В другом письме – первые наброски режиссерского плана к постановке "Золотого петушка". Станиславский хочет уйти как можно дальше от набившего оскомину оперного штампа "боярства и хором". Намечая общий художественный колорит первого акта, он словно дразнит фантазию режиссеров и актеров остротой своего замысла. Едва заговорив о декорациях, которые ему мерещатся, он незаметно тут же переходит к мизансценам и характеристике образов, одним-двумя намеками вводит в атмосферу действия: "Мне представляется первый акт не внутри дворца, а снаружи. Под какой-то клюквой. Жарища несусветная. А люди живут попросту, по-мужицки. И царь мужицкий, и бояре мужики, комичные своей необыкновенной наивностью. Так как в хоромах душно, вот и вытащили трон под клюкву, где и сами попросту расселись на траве вокруг этого трона… Царь в рубахе и короне. Трон громадный, вроде постели… Тут же вдали стоит бочка, к которой подходят бояре, пьют из ковша, утирают пот и опять ложатся на свои места. Все это заседание напоминает что-то вроде пикника. В царстве Додона царит благодушие. Он груб, строг, как всякий самодур. Недалеко от клюквы – башня. По ней сверху, с колосников, по наружной лестнице сходит Звездочет… Далее представляется мне, как приносят постель под клюкву и уносят трон, как царь раздевается и в рубашке ложится, сняв сапоги. Потом вижу, как его будят и как он в кровати спросонья облачается в военные доспехи. Как потом за забором проходит огромное количество пик и верхушек шлемов, которые по беспрерывной линии носят на палках статисты. На этих палках сделаны, конечно, чучела. Там же проезжают всадники. Человек живой, а лошадь – голова, спина и хвост – сделана. Их тоже носят люди.
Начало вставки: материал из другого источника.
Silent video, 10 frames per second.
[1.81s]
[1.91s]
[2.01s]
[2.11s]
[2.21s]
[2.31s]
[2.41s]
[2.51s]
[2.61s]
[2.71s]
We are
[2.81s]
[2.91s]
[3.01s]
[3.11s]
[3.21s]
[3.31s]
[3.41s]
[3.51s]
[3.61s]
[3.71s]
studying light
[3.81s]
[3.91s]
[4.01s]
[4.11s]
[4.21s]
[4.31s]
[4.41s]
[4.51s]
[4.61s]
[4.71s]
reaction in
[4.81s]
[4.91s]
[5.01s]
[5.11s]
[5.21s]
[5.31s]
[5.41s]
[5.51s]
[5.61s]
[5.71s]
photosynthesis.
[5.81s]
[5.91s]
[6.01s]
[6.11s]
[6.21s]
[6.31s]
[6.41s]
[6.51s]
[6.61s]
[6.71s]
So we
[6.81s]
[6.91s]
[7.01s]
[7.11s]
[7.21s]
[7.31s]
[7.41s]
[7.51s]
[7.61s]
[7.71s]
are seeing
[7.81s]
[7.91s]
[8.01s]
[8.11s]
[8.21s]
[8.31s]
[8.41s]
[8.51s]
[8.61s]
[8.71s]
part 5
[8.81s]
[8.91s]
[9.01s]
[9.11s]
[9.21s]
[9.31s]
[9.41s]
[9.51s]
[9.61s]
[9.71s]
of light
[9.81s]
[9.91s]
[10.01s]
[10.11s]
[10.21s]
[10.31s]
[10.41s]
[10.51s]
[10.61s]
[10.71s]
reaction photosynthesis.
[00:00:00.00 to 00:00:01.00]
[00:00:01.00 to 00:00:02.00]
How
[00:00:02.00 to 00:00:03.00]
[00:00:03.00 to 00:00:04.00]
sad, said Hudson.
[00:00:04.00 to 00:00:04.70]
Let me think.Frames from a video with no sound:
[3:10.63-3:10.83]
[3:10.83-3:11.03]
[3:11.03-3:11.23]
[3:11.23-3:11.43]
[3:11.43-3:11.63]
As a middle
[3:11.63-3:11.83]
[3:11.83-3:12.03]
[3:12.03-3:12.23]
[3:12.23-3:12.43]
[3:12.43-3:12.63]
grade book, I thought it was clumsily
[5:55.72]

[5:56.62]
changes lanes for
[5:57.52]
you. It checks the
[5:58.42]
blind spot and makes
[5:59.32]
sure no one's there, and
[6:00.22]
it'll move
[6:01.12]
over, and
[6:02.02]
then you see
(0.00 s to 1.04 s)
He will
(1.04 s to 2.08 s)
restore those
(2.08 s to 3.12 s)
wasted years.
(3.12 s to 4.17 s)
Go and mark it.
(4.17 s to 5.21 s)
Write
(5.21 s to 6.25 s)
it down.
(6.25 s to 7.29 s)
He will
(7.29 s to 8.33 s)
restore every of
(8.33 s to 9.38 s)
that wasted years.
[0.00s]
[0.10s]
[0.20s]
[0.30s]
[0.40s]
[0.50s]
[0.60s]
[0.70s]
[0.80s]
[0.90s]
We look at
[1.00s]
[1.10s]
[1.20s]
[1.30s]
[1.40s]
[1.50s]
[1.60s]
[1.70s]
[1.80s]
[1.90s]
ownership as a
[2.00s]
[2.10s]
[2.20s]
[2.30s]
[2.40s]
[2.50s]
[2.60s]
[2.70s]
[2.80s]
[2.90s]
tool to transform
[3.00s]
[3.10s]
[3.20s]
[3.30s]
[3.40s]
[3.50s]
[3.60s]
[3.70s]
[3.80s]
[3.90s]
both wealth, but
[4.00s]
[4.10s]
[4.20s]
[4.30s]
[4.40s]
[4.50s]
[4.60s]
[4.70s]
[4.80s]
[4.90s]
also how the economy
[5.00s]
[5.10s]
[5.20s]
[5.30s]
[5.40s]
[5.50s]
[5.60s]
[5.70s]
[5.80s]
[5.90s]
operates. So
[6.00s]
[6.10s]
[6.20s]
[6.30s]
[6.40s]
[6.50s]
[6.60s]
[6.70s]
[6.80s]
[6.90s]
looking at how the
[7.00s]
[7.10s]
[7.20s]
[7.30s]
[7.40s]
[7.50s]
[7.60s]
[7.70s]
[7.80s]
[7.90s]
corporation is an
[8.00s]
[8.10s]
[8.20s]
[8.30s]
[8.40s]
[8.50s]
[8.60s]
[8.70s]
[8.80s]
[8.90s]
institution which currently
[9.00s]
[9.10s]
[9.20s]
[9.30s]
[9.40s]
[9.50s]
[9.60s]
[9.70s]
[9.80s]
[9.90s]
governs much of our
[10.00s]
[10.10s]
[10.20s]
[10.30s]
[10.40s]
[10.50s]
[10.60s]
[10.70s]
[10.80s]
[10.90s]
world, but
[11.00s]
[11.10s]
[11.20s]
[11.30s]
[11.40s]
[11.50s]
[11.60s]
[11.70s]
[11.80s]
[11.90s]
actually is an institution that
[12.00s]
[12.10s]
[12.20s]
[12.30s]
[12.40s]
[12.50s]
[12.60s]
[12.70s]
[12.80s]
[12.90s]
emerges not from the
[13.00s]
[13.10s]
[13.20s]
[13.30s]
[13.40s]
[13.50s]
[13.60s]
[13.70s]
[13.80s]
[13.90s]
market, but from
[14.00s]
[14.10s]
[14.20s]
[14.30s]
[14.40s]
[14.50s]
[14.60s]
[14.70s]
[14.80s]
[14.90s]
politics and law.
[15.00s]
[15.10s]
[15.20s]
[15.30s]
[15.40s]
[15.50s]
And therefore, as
Видно, как за забором Додон и Полкан садятся на таких лошадей". И фантазия режиссера стремительно летит дальше, захватывая и второй и третий акты, рисуя феерические превращения, эффекты с помощью черного бархата и контржура, костюмы, краски, причудливую архитектуру, необычные планировки для шествия свиты шемаханской царицы, в котором "должно быть много сказочных чудищ и всякой персидской ерунды".